The Grumpy Old Doctor, aka GOD, was a solo GP in a small country town for 32 years. He’s now working as a rural and remote locum across Australia. His stories take the form of letters to his daughter, Julia, in Sydney.
Dear Julia
Nothing smells better than a freshly ploughed paddock. Standing on the towbar of a cabinless tractor, daydreaming and inhaling as the trailing disc sliced and rolled endless ribbons of earth, was one of the many dangerous pleasures of my country childhood. We swam in rivers and dams, trapped rabbits, poked balls of mercury around a tobacco tin and were armed with slug guns. Guy Fawkes night was the social highlight of the year, complete with a raging bonfire and arsenals of fireworks: penny bungers, catherine wheels, jumping jacks and tom thumbs.
A family outing entailed cramming two adults and six children into a Ford Prefect – four in the back seat and one reclining on the rear parcel shelf. Dad always drove and the baby was either on Mum’s lap in the front passenger seat or on the floor between her feet. Seat belts, like bike helmets, ear muffs and protective goggles, were unknown.
We had an outside “long drop” dunny, wiped our bums with squares of The Sun News- Pictorial (more comfortable if crumpled and uncrumpled several times first) and shared the same bath water once a week. There were no use-by dates on food. We drank dead-magpie-infused tank water (unfiltered) and inhaled clouds of second-hand tobacco smoke. Immunisations were limited to triple antigen: diphtheria, tetanus, whooping cough and Sabin (polio). We had no food allergies or sensitivities and ate whatever we were given. Vitamins and other nutritional supplements were unheard of.

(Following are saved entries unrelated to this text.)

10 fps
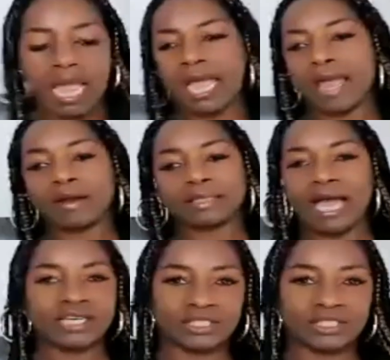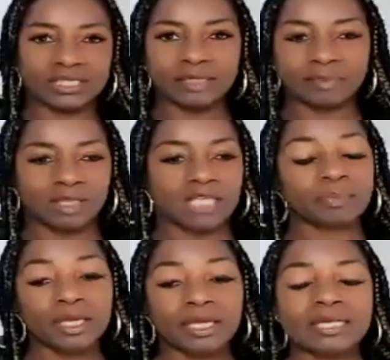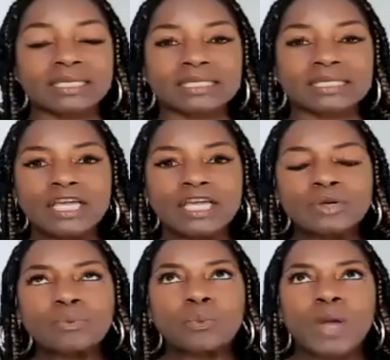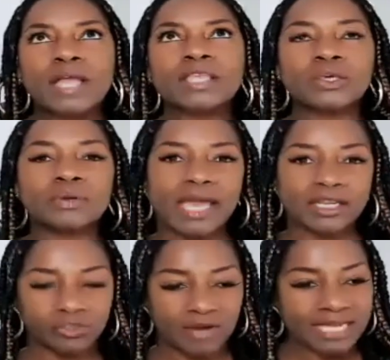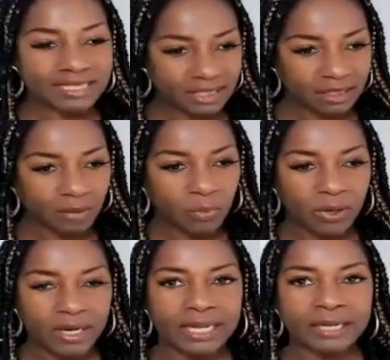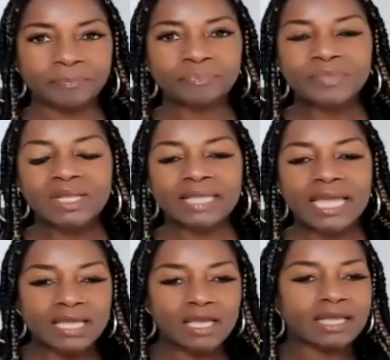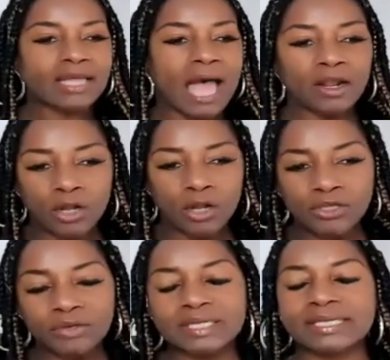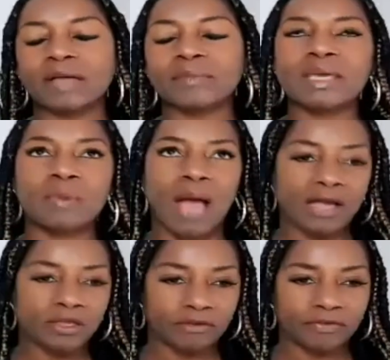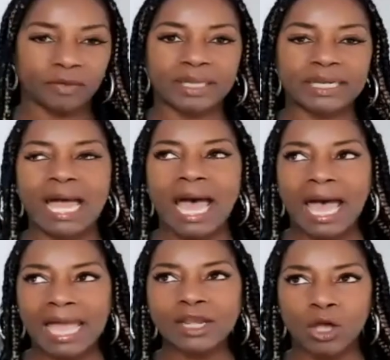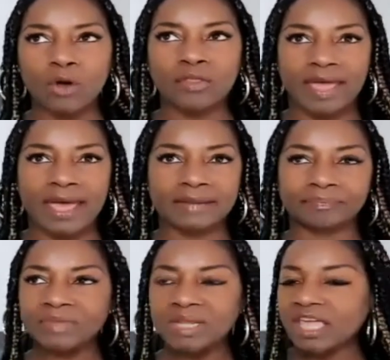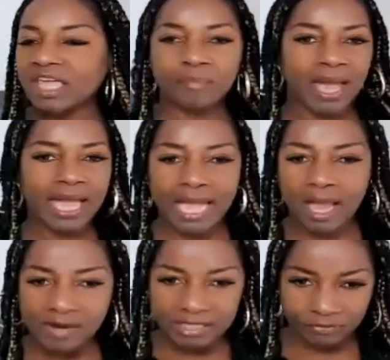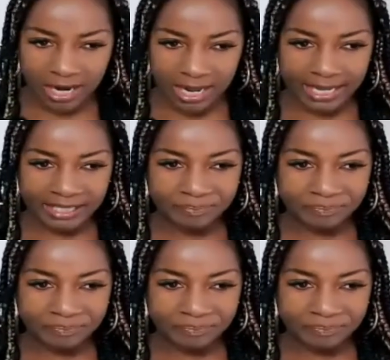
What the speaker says: hair, lashes, and lip gloss, because when you get dressed in the morning, like, I don't know, you can tell me how you feel, but I know that if my hair is right,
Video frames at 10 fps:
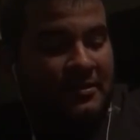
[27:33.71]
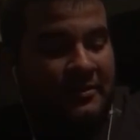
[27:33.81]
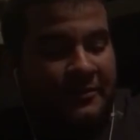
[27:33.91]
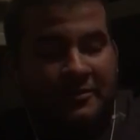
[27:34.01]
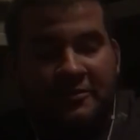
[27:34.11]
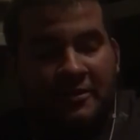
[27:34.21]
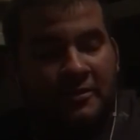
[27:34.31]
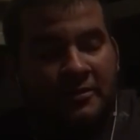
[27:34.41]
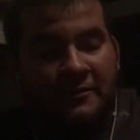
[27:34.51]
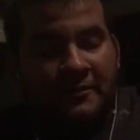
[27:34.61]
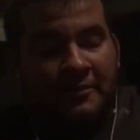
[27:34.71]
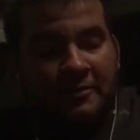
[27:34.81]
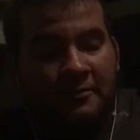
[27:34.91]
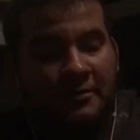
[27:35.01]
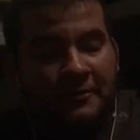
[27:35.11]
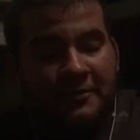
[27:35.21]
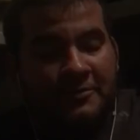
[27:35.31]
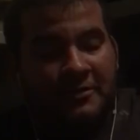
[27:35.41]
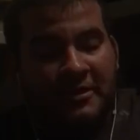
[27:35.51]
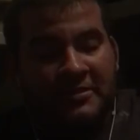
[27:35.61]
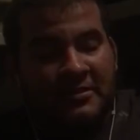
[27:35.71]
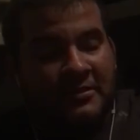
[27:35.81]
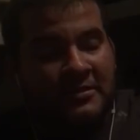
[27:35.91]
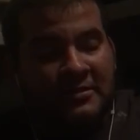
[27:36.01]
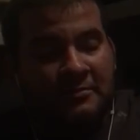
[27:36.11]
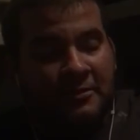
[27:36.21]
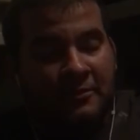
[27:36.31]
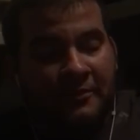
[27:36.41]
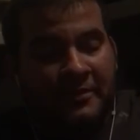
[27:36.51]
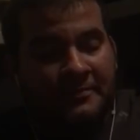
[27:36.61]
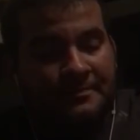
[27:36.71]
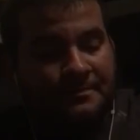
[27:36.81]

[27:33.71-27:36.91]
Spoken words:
if your truck isn't moving,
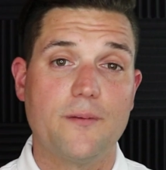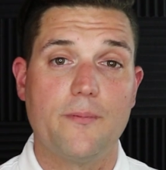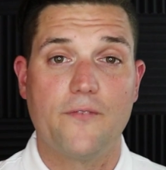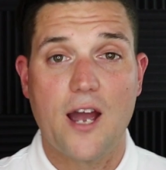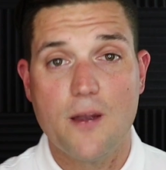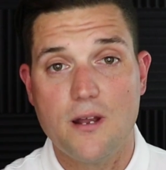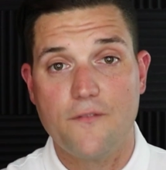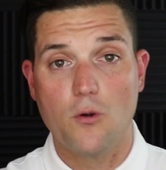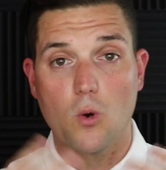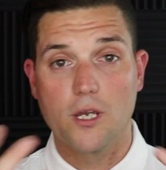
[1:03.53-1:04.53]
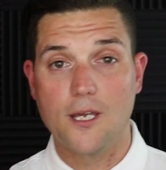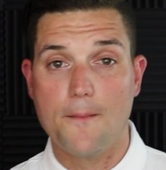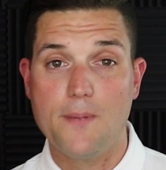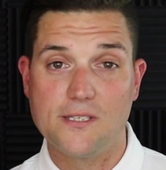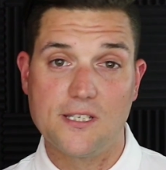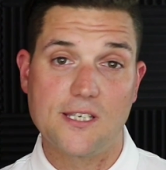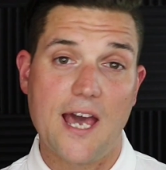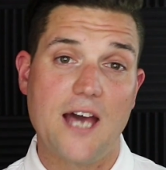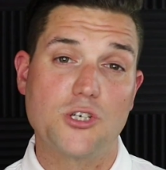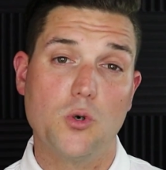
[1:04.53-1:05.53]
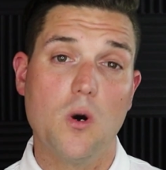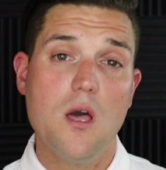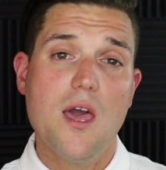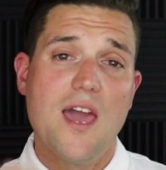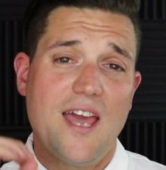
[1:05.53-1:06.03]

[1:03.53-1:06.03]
type environment, if you're working in a business casual,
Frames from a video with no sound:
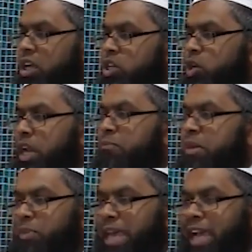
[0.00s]
so let me
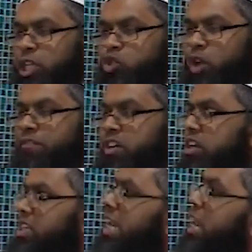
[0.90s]
be
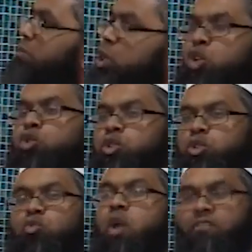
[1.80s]
extravagant and let me
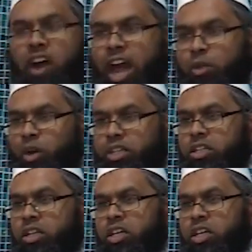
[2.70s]
choose whoever I want.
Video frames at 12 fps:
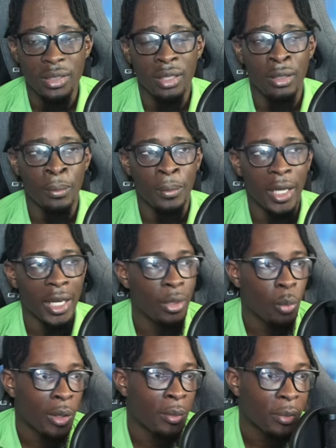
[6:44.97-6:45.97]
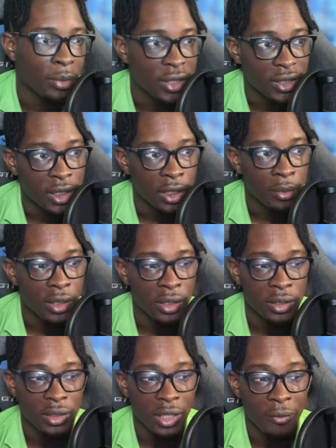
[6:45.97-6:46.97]
I had to wipe my PC
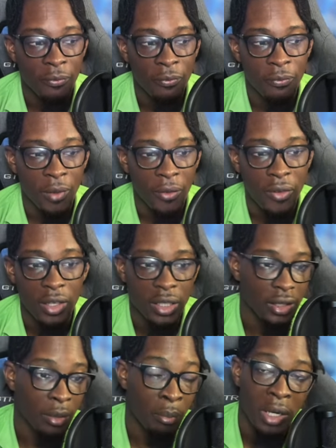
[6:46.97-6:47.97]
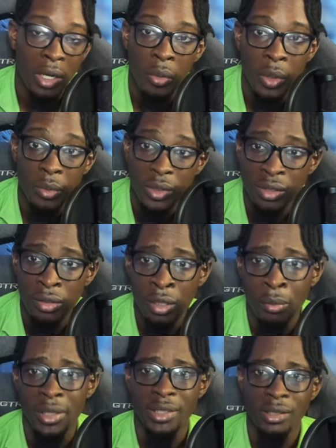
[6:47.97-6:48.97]
because I felt like the malware was still on
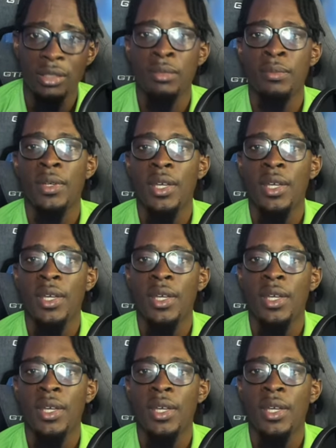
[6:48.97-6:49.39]
my system,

It was a dangerous, dirty, disadvantaged upbringing, yet visits to the doctor were rare. I remember going twice, with a broken thumb and with a scratch on my “good” (straight) eye. My brother went in with a bad belly ache on a hot Sunday night and returned on Tuesday without his appendix. One of my sisters was admitted for a week with pyelonephritis, an unpleasant experience for her and life-changing for the rest of us. The portable black-and-white television with rabbit ears antenna, which had been rented to keep her amused during her illness, came home with her.
Mum, who disappeared to hospital for a few days every couple of years and came
home with a new baby, attended to the rest of our medical needs: coughs, colds, sore throats, measles, mumps, chickenpox, various cuts and abrasions, shattered egos, sprains, bruises, emotional upsets, puberty and learning difficulties. She also taught us all to read before we started school.